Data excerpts
- Opening Delimiter -

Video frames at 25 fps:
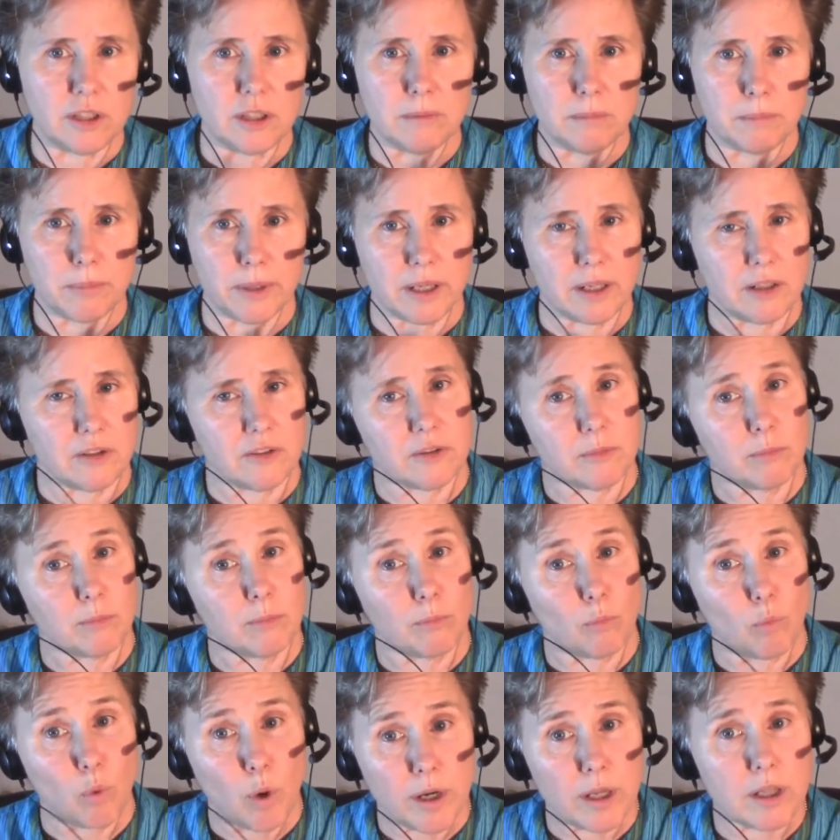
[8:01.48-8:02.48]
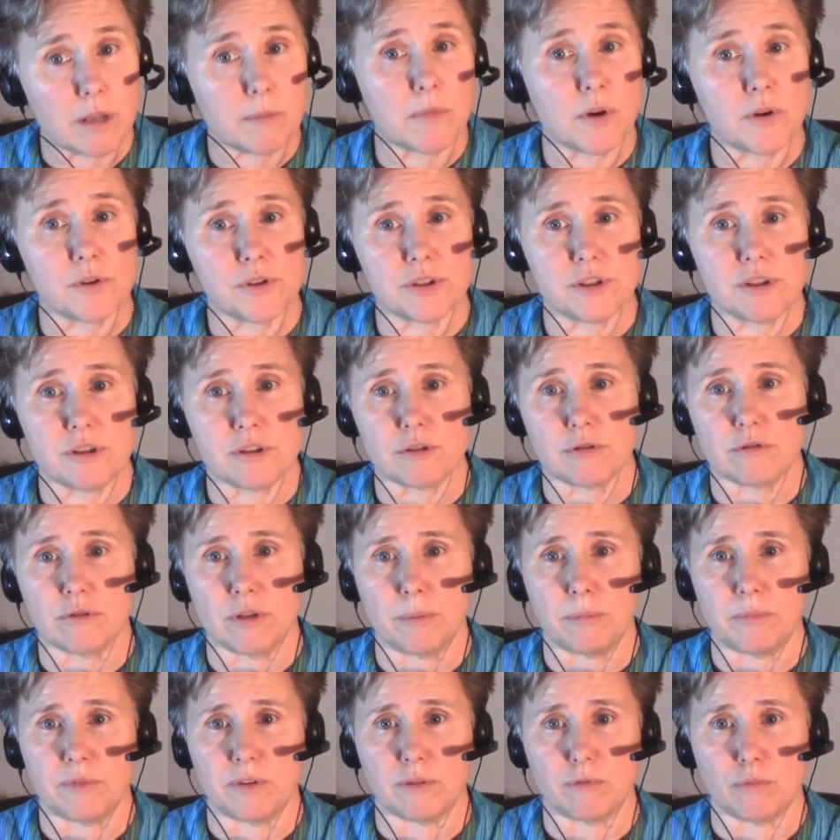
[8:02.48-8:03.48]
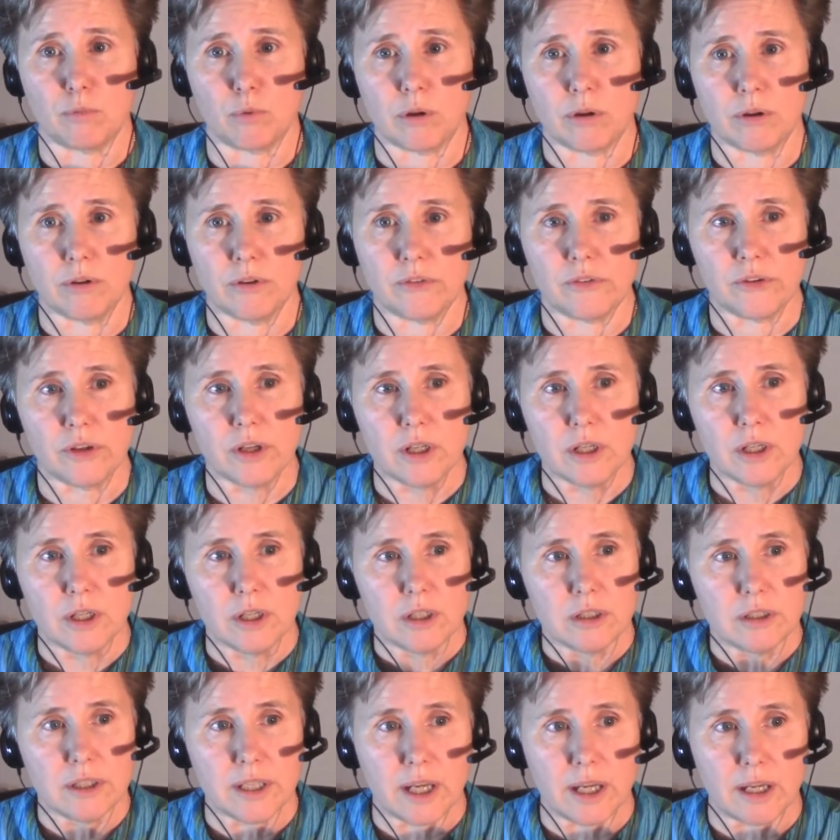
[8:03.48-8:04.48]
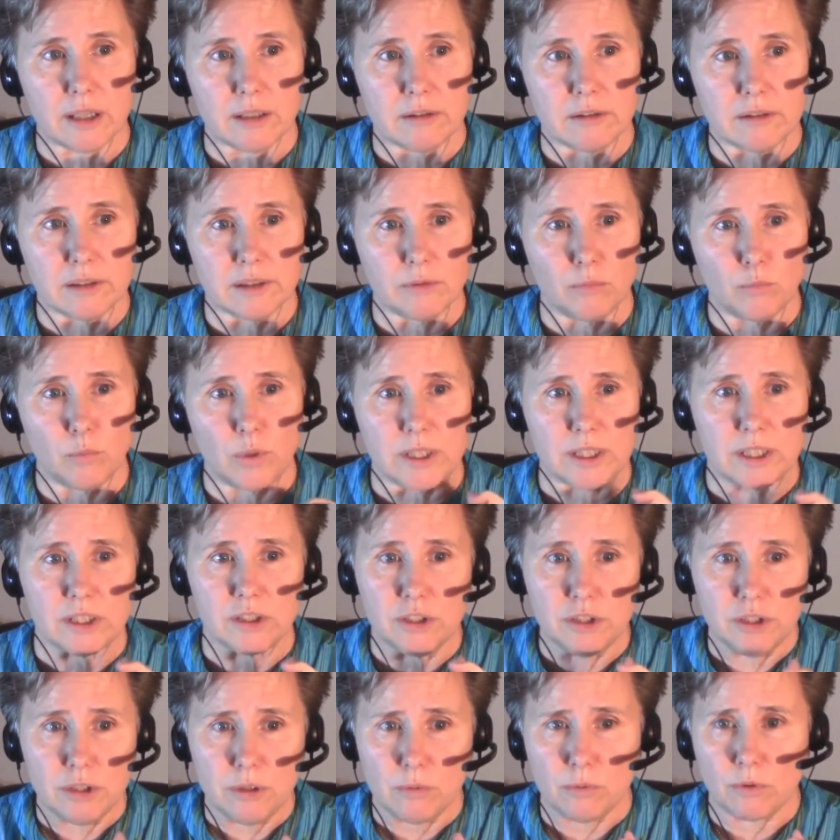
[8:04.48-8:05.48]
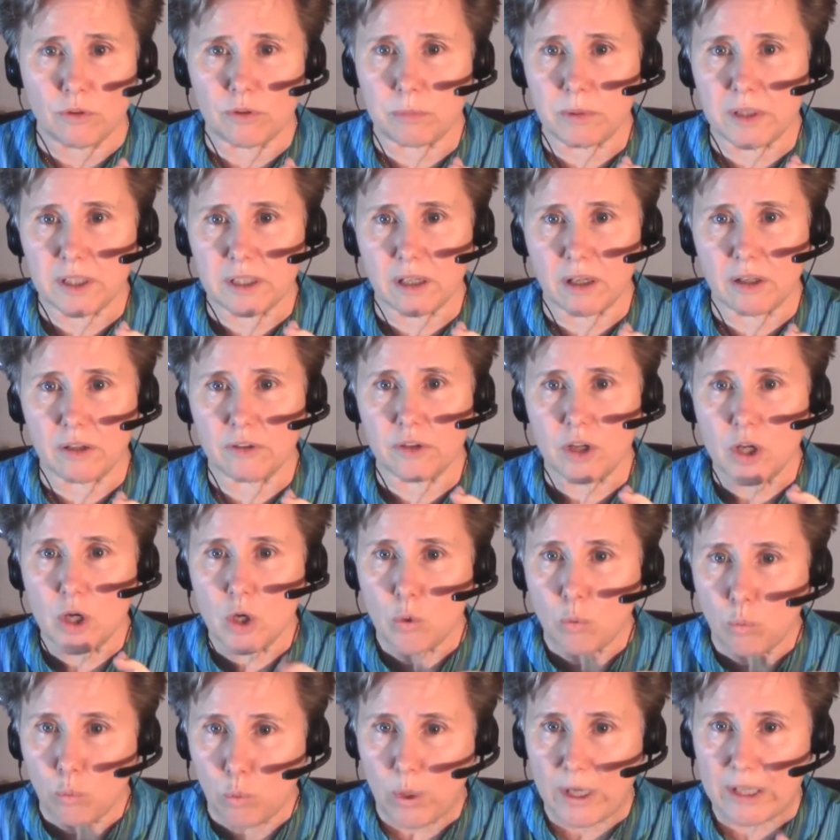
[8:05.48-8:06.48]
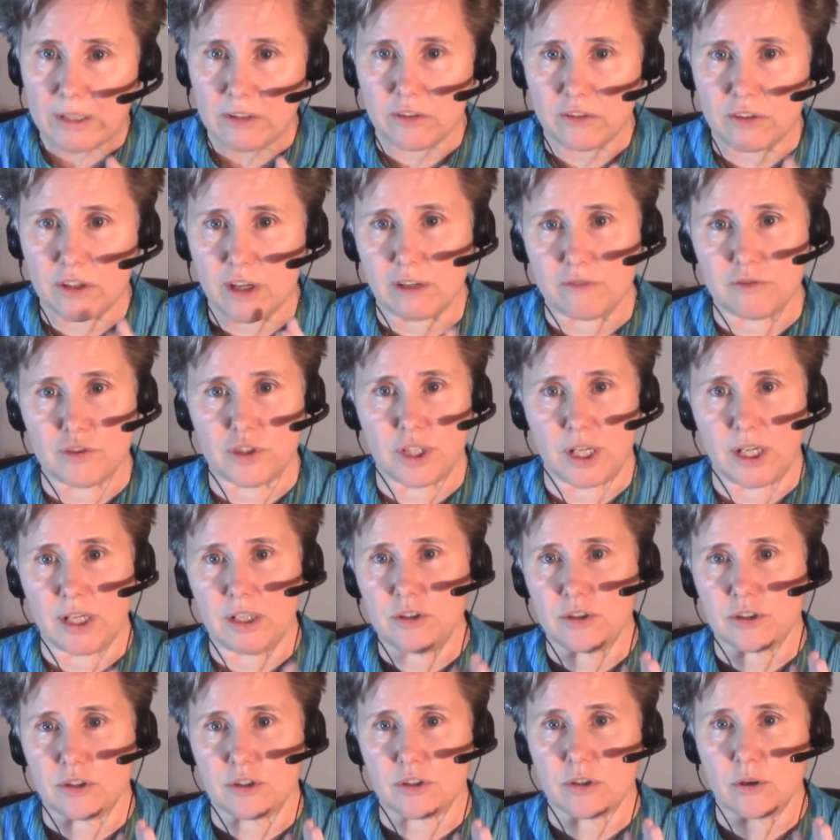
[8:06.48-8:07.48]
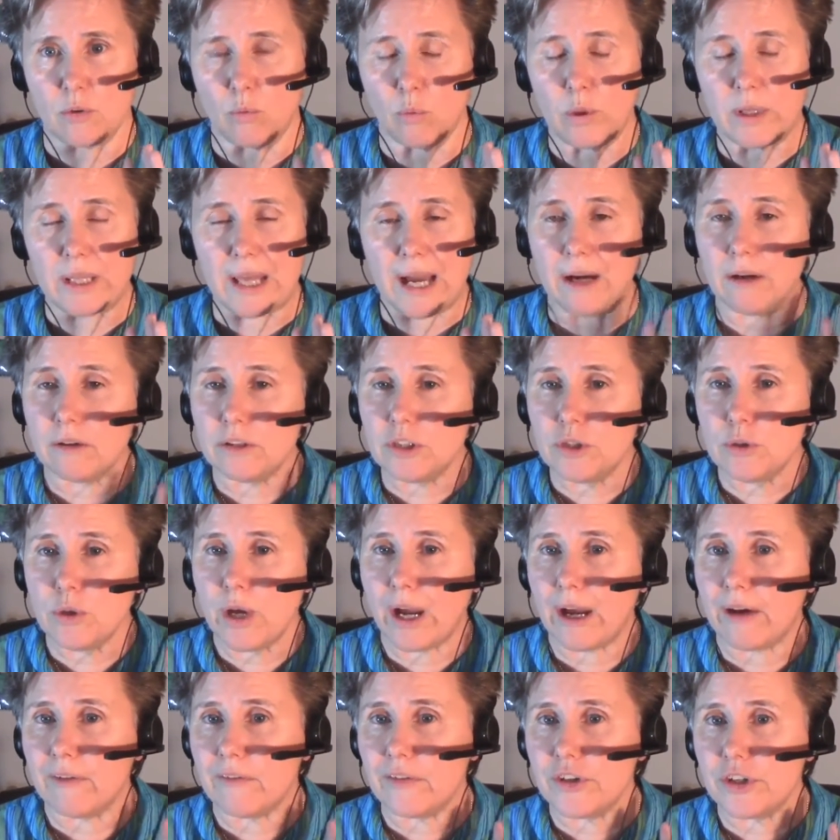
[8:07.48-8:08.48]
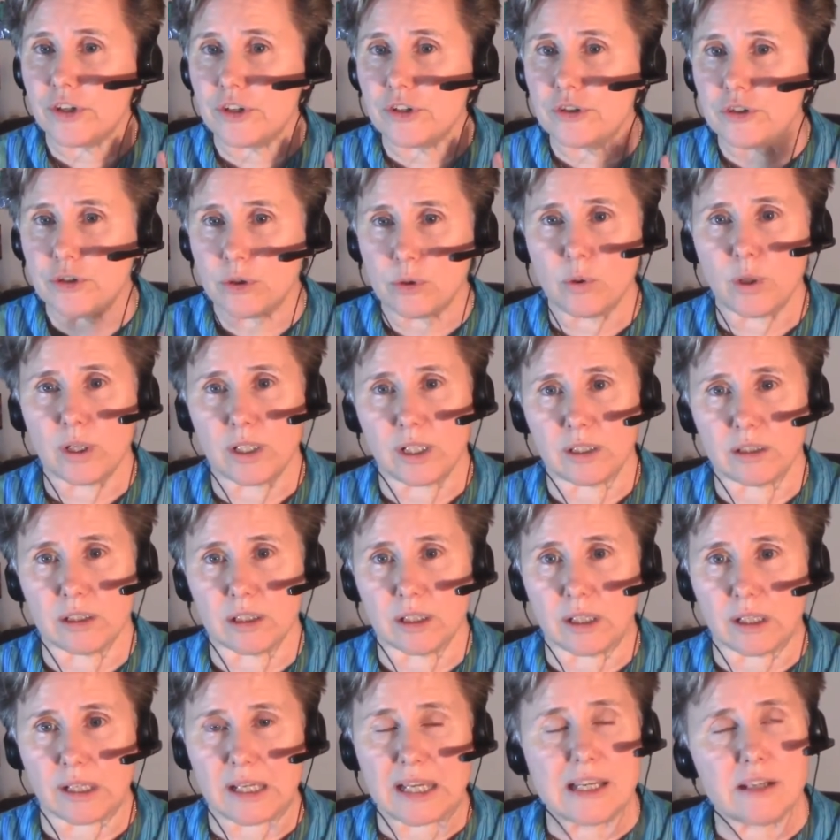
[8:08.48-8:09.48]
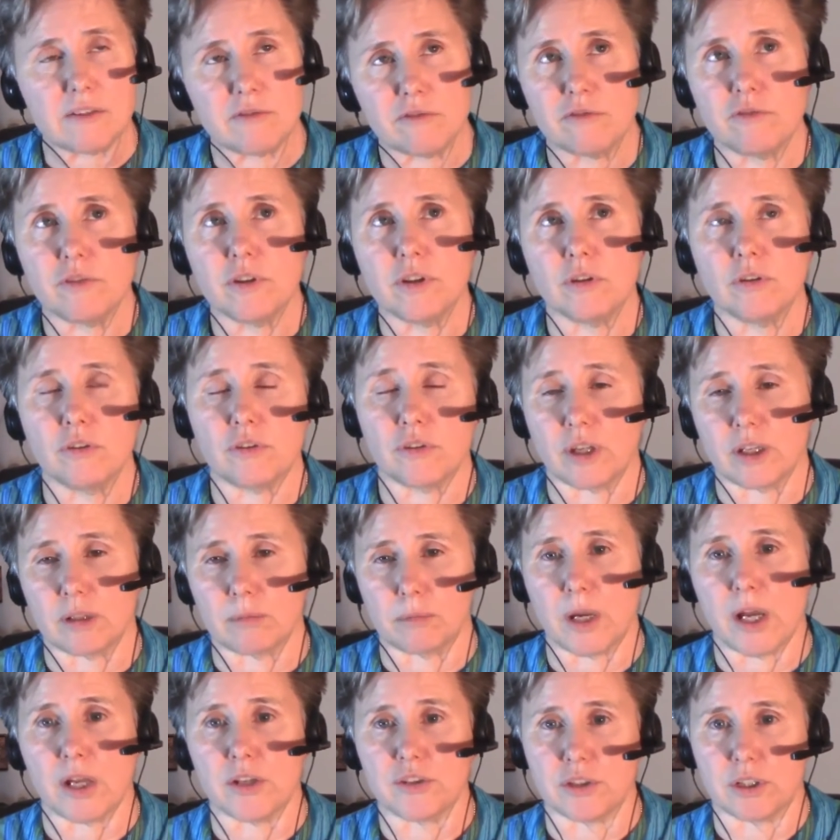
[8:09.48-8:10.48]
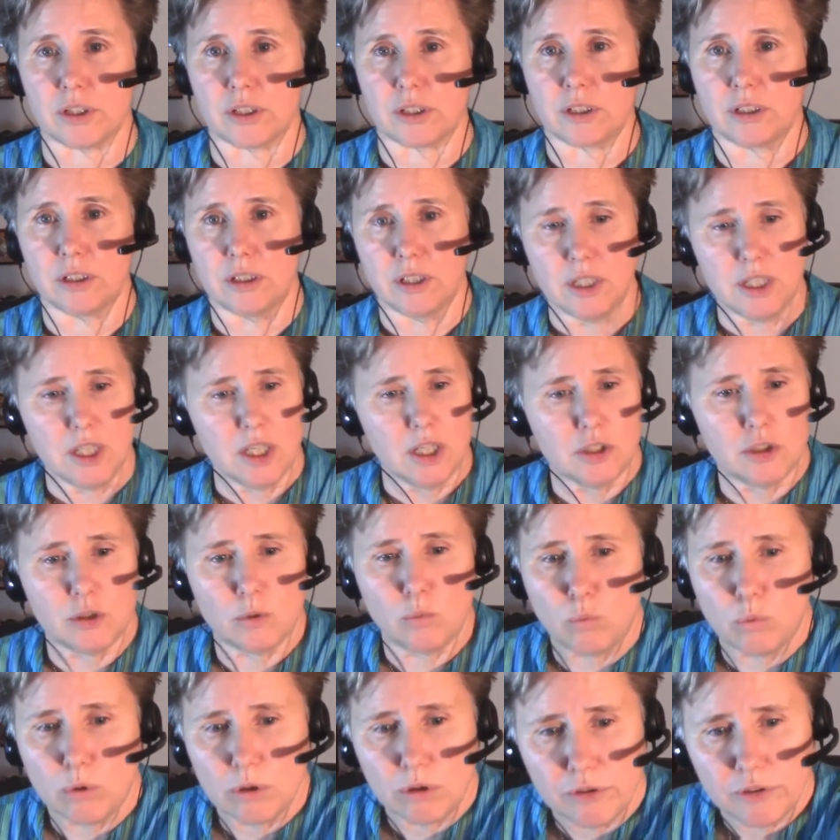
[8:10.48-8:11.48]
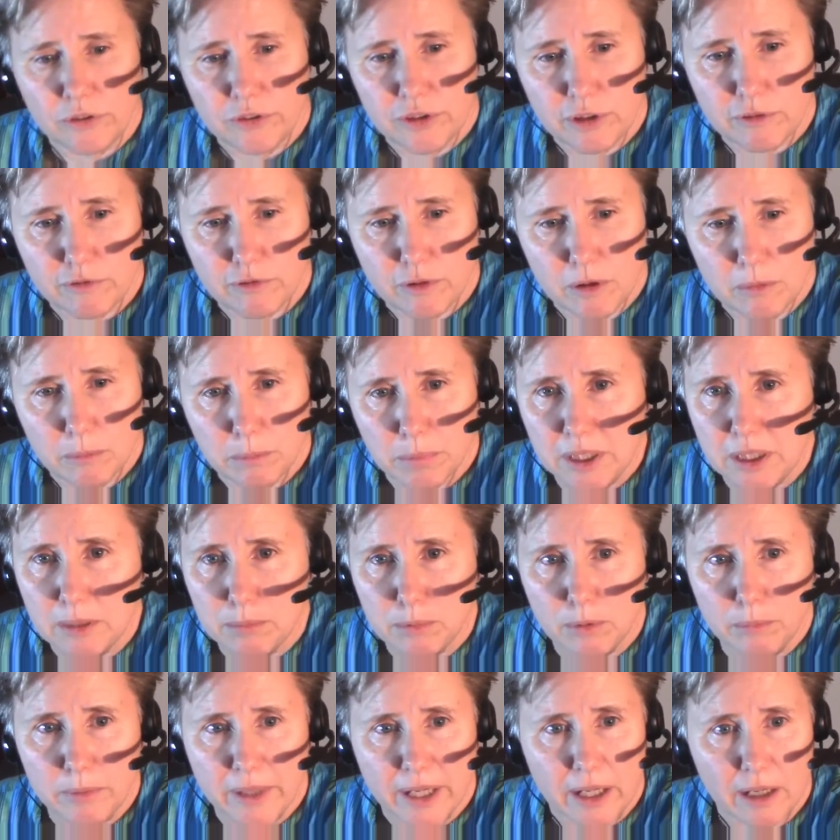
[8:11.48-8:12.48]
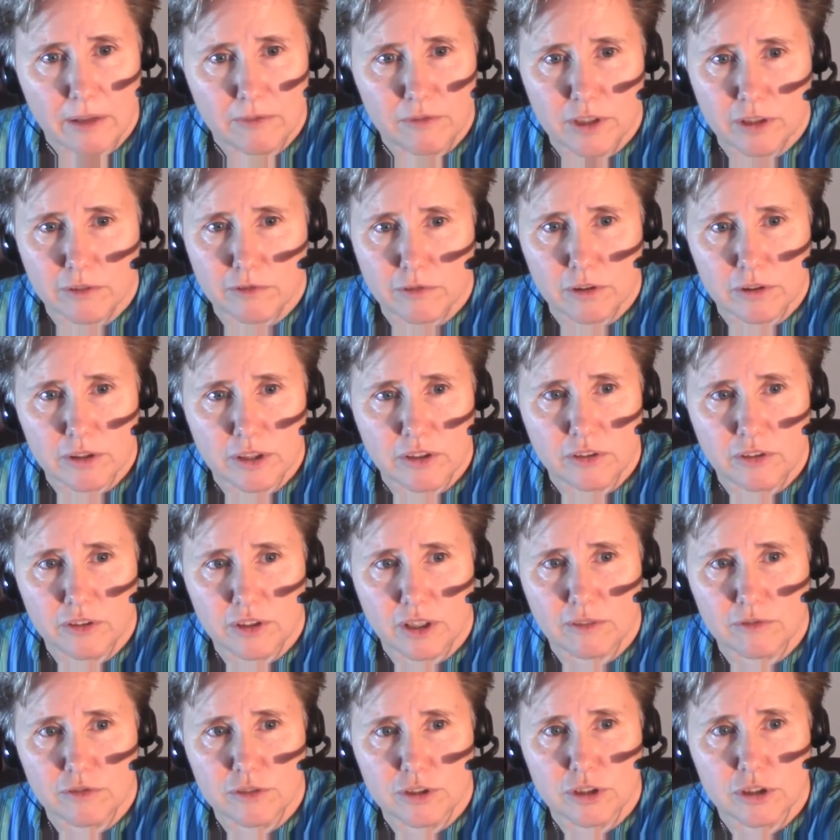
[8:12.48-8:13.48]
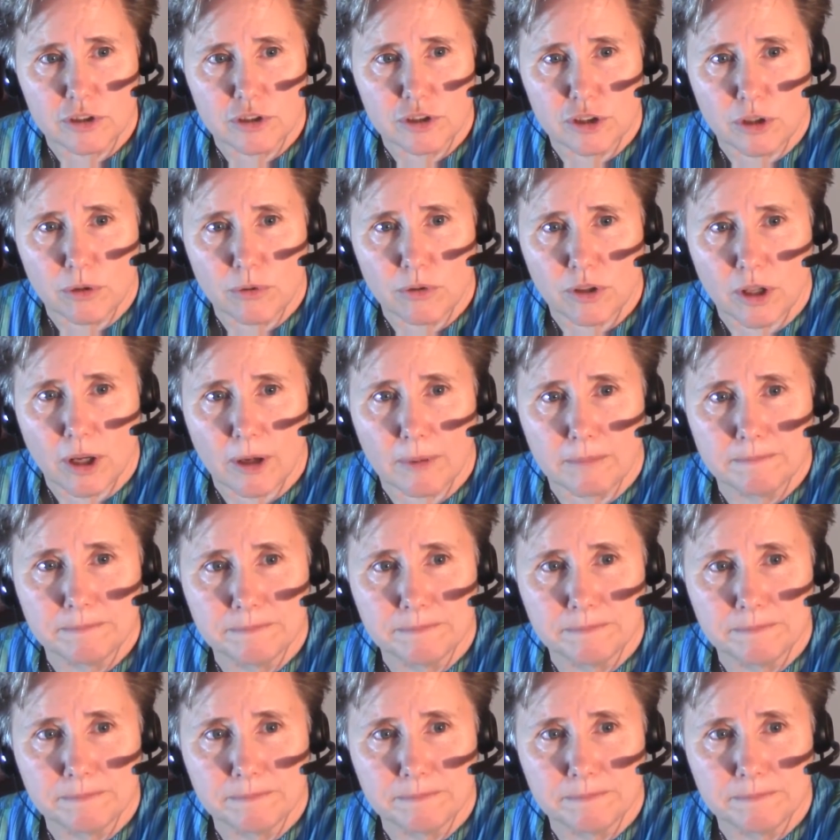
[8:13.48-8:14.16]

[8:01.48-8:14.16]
but it's one of the most descriptive words that we can use, because when stuff changes without you having to do anything, it feels like magic. The world's different, people behave differently, stuff just shows up.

- Closing Delimiter -

TASK PROMPT:
Apart from the pictures, return every entry above exactly as given.

REPLY TO THE TASK:
Video frames at 25 fps:
[8:01.48-8:02.48]
[8:02.48-8:03.48]
[8:03.48-8:04.48]
[8:04.48-8:05.48]
[8:05.48-8:06.48]
[8:06.48-8:07.48]
[8:07.48-8:08.48]
[8:08.48-8:09.48]
[8:09.48-8:10.48]
[8:10.48-8:11.48]
[8:11.48-8:12.48]
[8:12.48-8:13.48]
[8:13.48-8:14.16]

[8:01.48-8:14.16]
but it's one of the most descriptive words that we can use, because when stuff changes without you having to do anything, it feels like magic. The world's different, people behave differently, stuff just shows up.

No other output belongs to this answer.